This morning, CEI’s resident transportation policy junkies — General Counsel Sam Kazman and myself — had the opportunity to test-ride Google’s prototype self-driving car. In October 2010, I wrote about the Google driverless car’s feat of secretly logging 140,000 miles on U.S. public roads without a single accident. Sam and I were able to ask questions about the car’s features, practical traffic concerns, and the future implications of driverless automobiles with respect to crash reduction, congestion mitigation, and air quality improvement.

Google’s car uses a wide variety of sensors that detect pedestrians, objects, and infrastructure in real time.

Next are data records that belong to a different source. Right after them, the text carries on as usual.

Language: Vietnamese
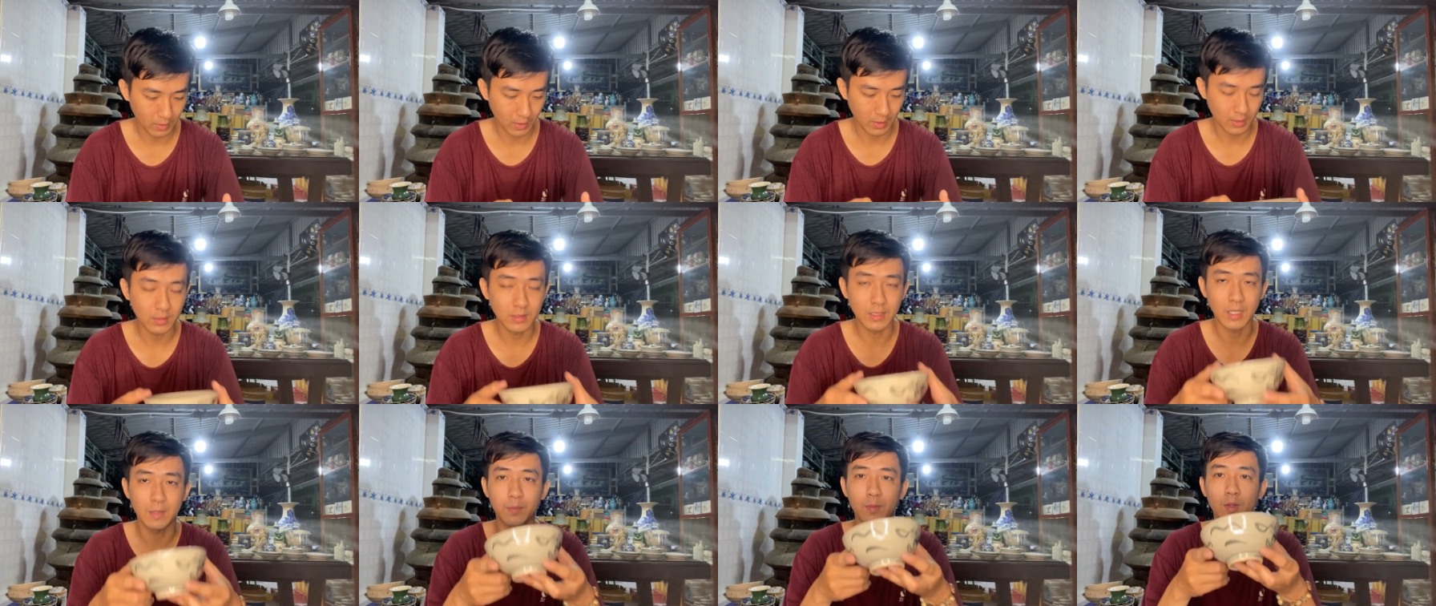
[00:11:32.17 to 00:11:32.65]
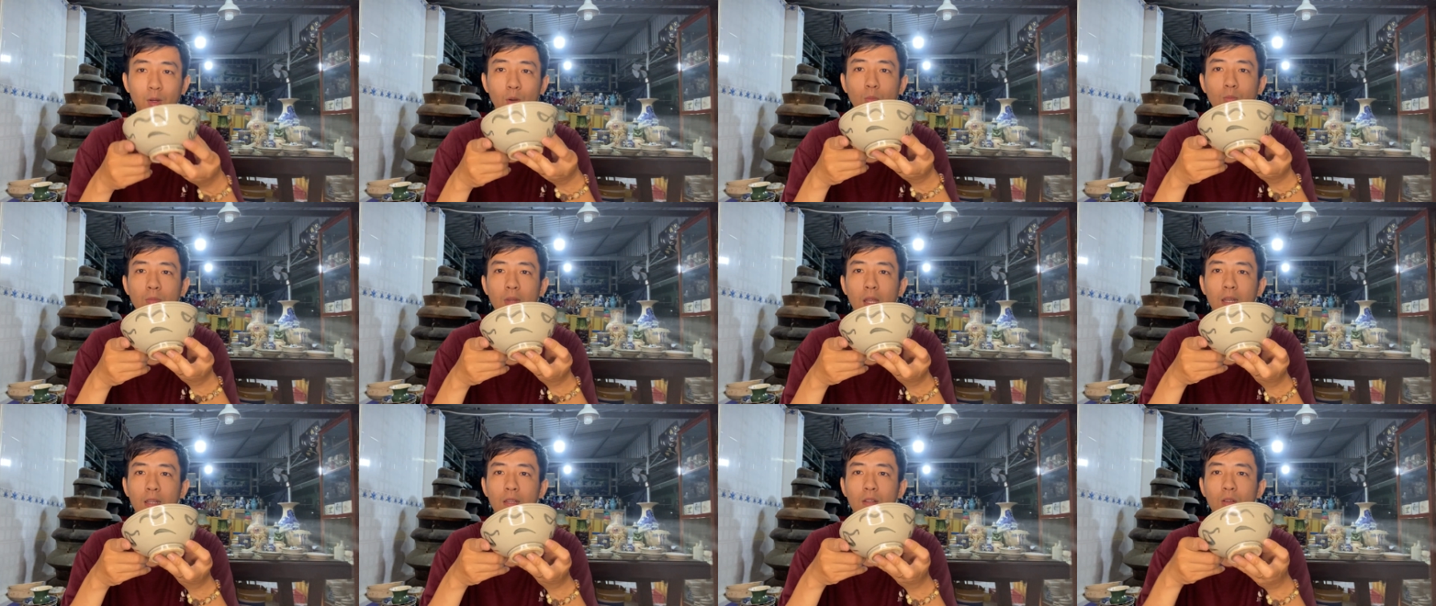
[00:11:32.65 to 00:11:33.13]
cái thứ năm
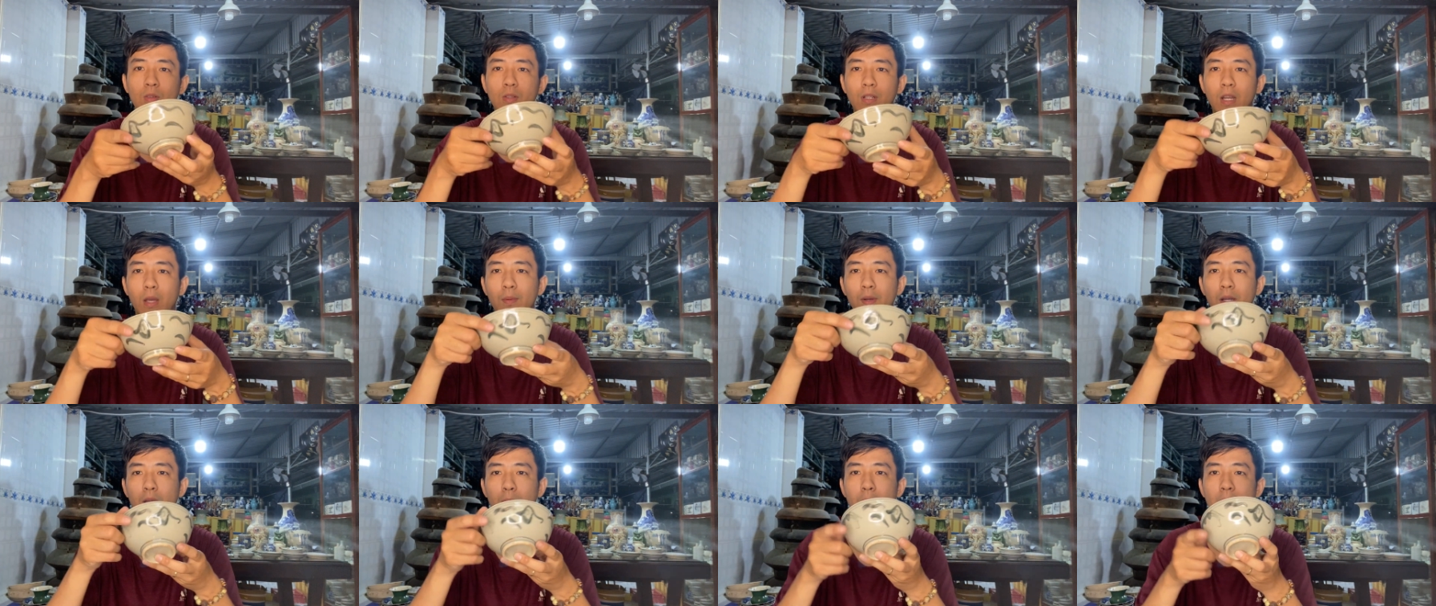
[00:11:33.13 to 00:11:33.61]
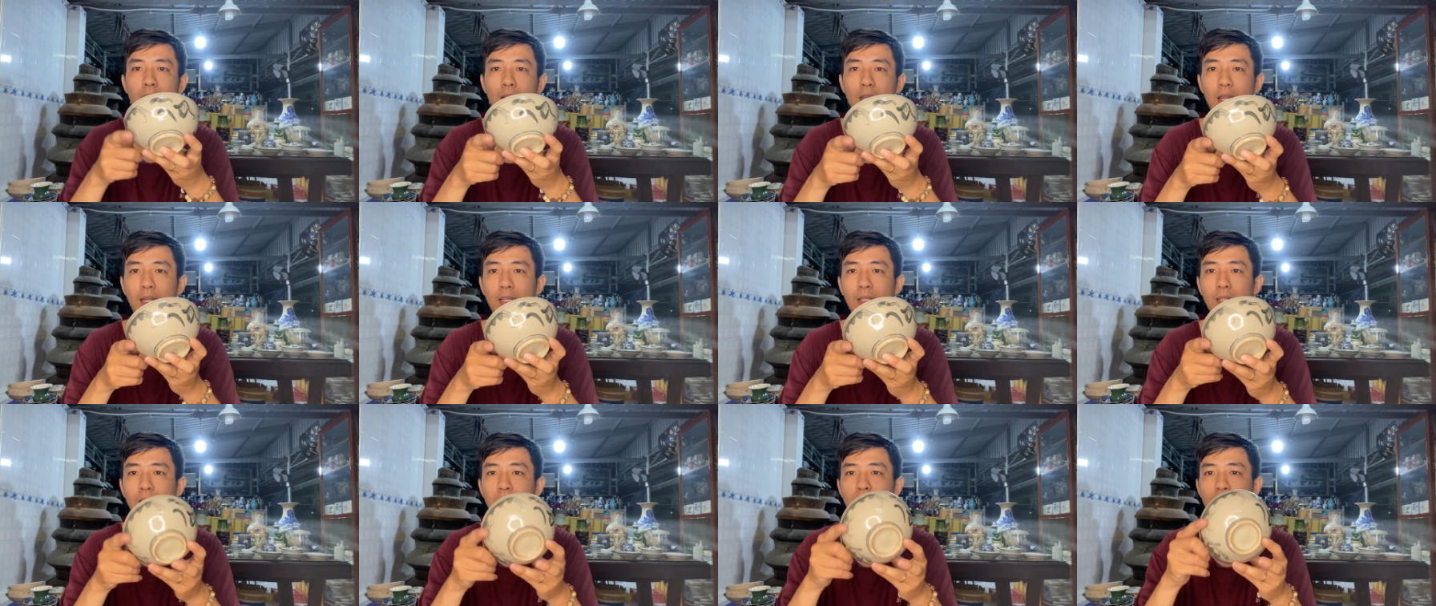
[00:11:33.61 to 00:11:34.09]
cũng lành luôn năm cái bát
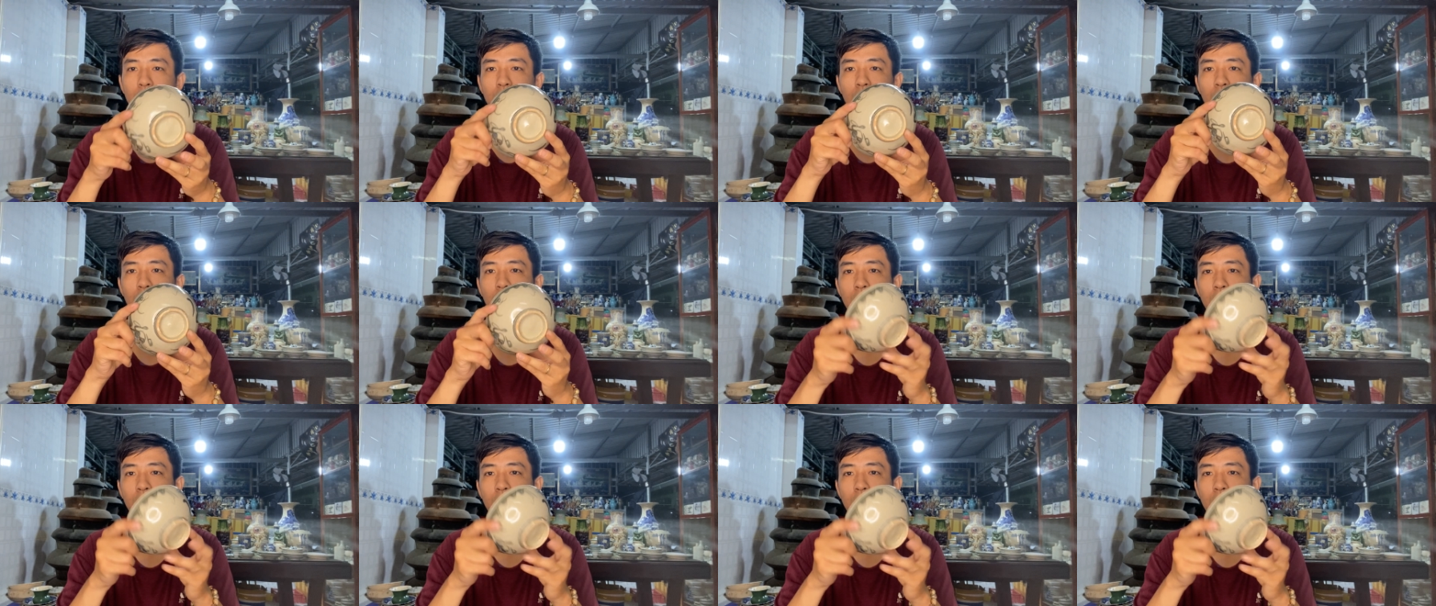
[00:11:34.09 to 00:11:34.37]
lành hết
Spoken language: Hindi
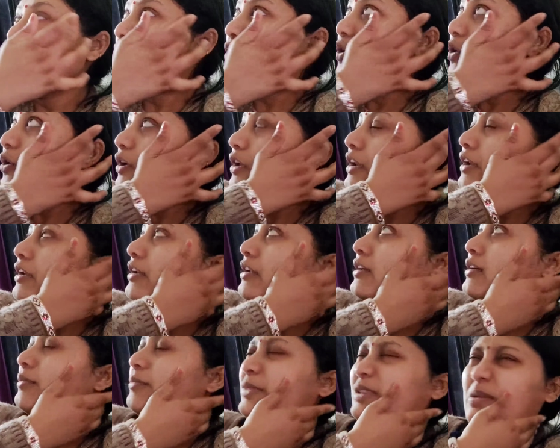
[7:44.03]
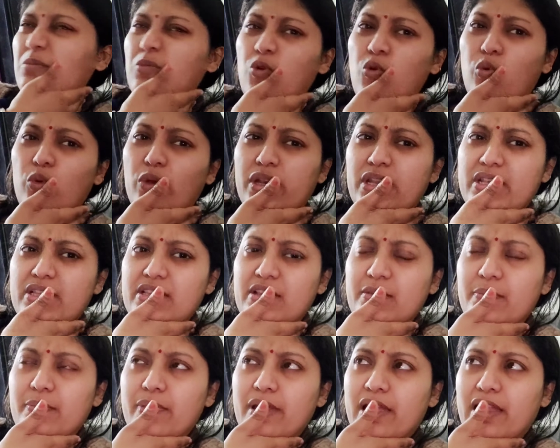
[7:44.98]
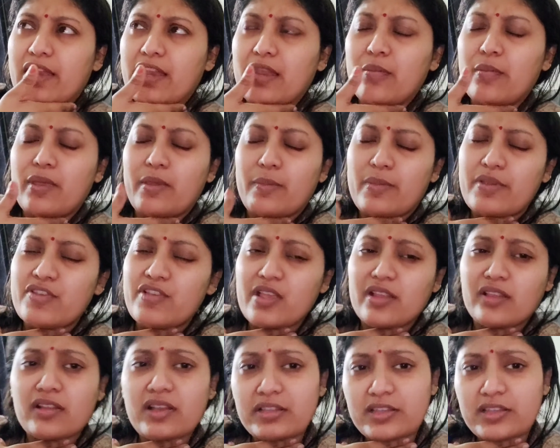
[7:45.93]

और मतलब होली से पहले में भी शायद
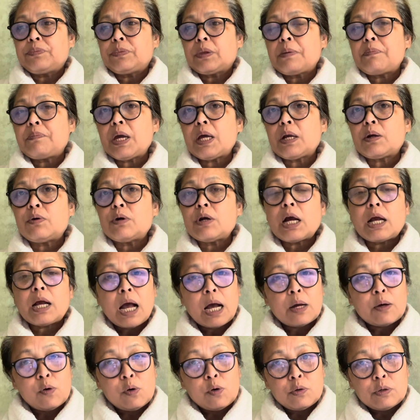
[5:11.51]
Pero
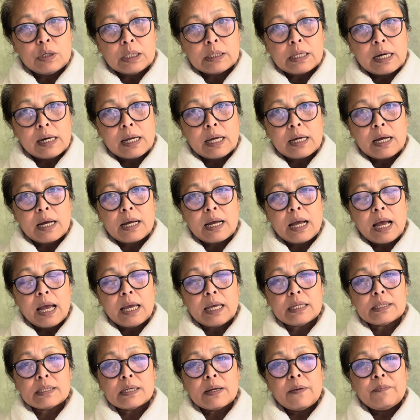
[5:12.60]
nagkagulo na talaga
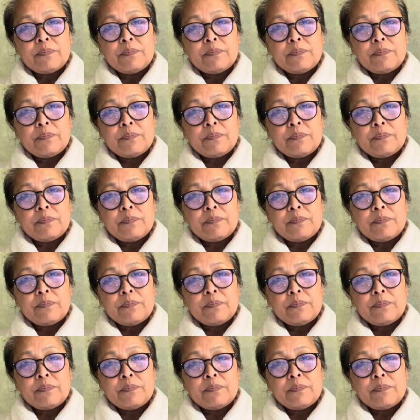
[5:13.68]
guys.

It is the sustained rapid collection of conditions data that allows the car to slow or stop suddenly if a pedestrian enters the street, a car suddenly changes lanes or pulls away from the curb, or a lane is closed for construction or an event. It was quite impressive to see all of this happen right before our eyes…

But what of liability issues? Google does not seem too concerned, and after giving it some thought, neither am I. We already have event data recorders in new automobiles that can be used in both civil and criminal court cases to determine who or what is at fault — human or automotive system. Upgrading a car’s “black box” technology to accurately record who or what fails when it fails inside a driverless car, and then assigning liability accordingly, would not constitute a huge undertaking.